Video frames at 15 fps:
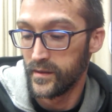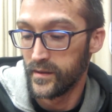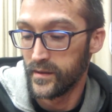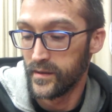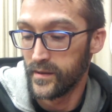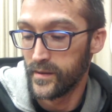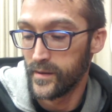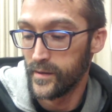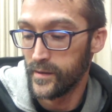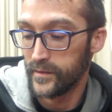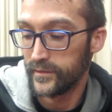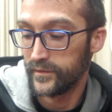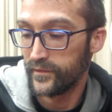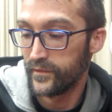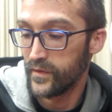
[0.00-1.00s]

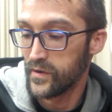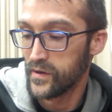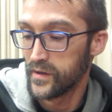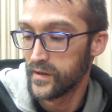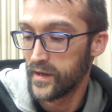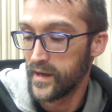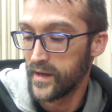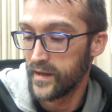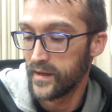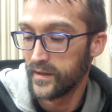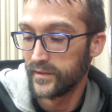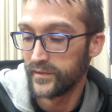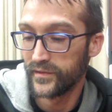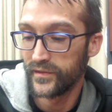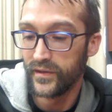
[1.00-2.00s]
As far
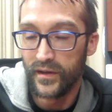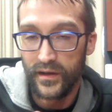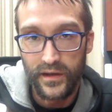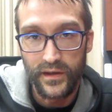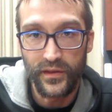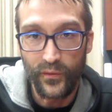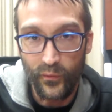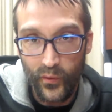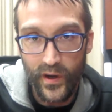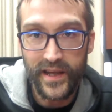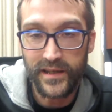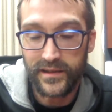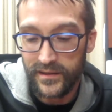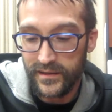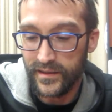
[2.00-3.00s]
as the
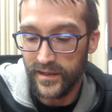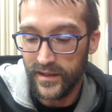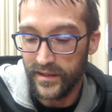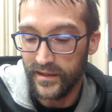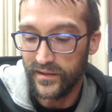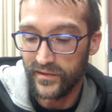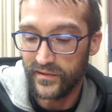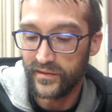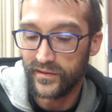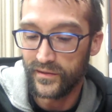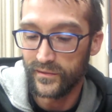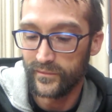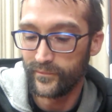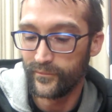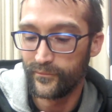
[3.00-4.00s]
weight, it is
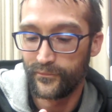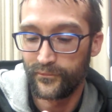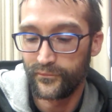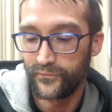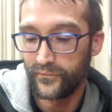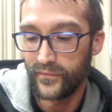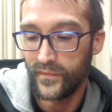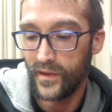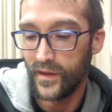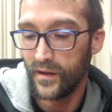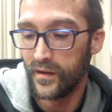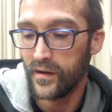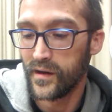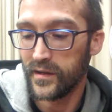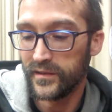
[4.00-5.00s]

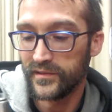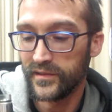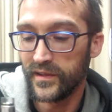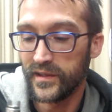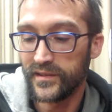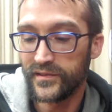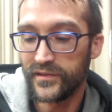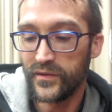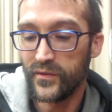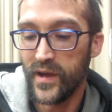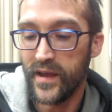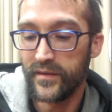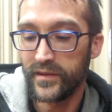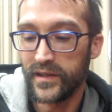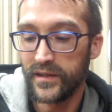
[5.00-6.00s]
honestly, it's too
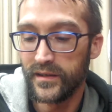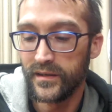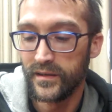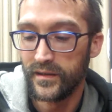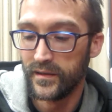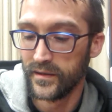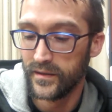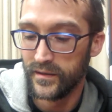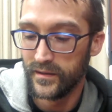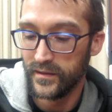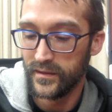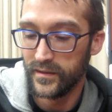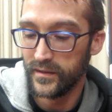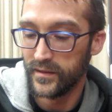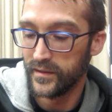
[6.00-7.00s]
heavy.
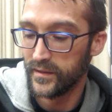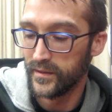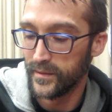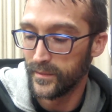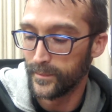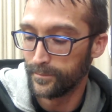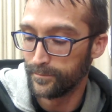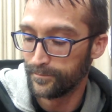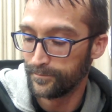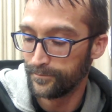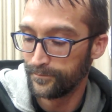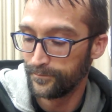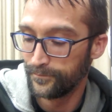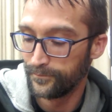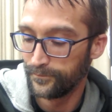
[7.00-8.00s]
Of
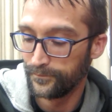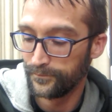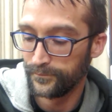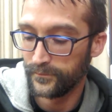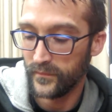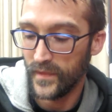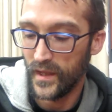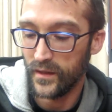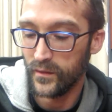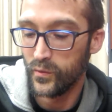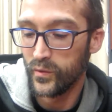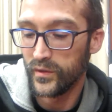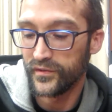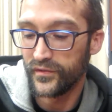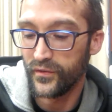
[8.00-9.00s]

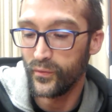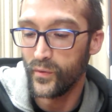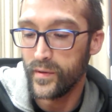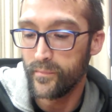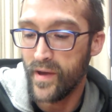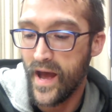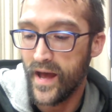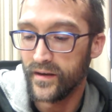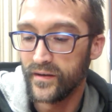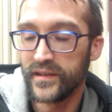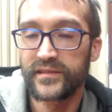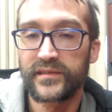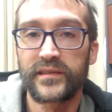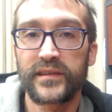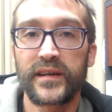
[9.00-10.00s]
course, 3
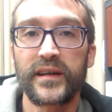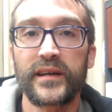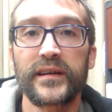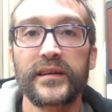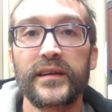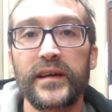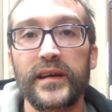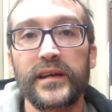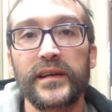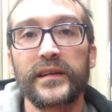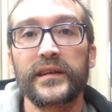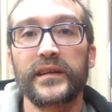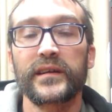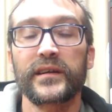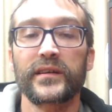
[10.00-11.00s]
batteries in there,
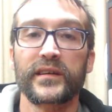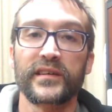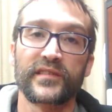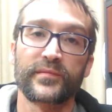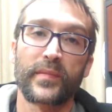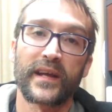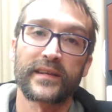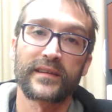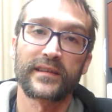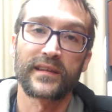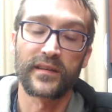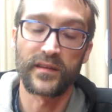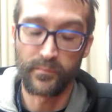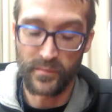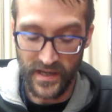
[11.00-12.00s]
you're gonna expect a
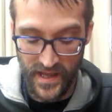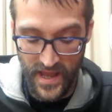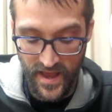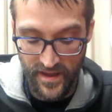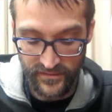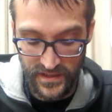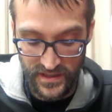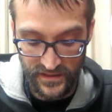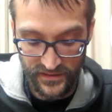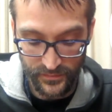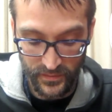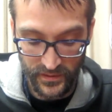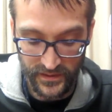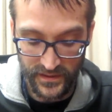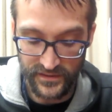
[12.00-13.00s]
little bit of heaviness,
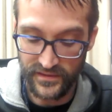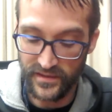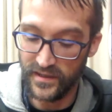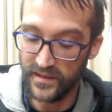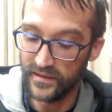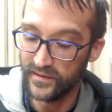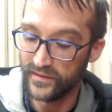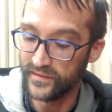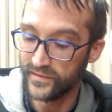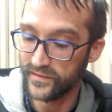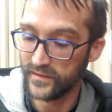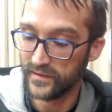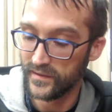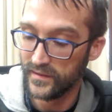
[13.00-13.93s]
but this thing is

- - -

> [What to do]
Although the records include pictures, the copy should reproduce every line exactly and none of the pictures.

> [Solution to the exercise]
Video frames at 15 fps:
[0.00-1.00s]

[1.00-2.00s]
As far
[2.00-3.00s]
as the
[3.00-4.00s]
weight, it is
[4.00-5.00s]

[5.00-6.00s]
honestly, it's too
[6.00-7.00s]
heavy.
[7.00-8.00s]
Of
[8.00-9.00s]

[9.00-10.00s]
course, 3
[10.00-11.00s]
batteries in there,
[11.00-12.00s]
you're gonna expect a
[12.00-13.00s]
little bit of heaviness,
[13.00-13.93s]
but this thing is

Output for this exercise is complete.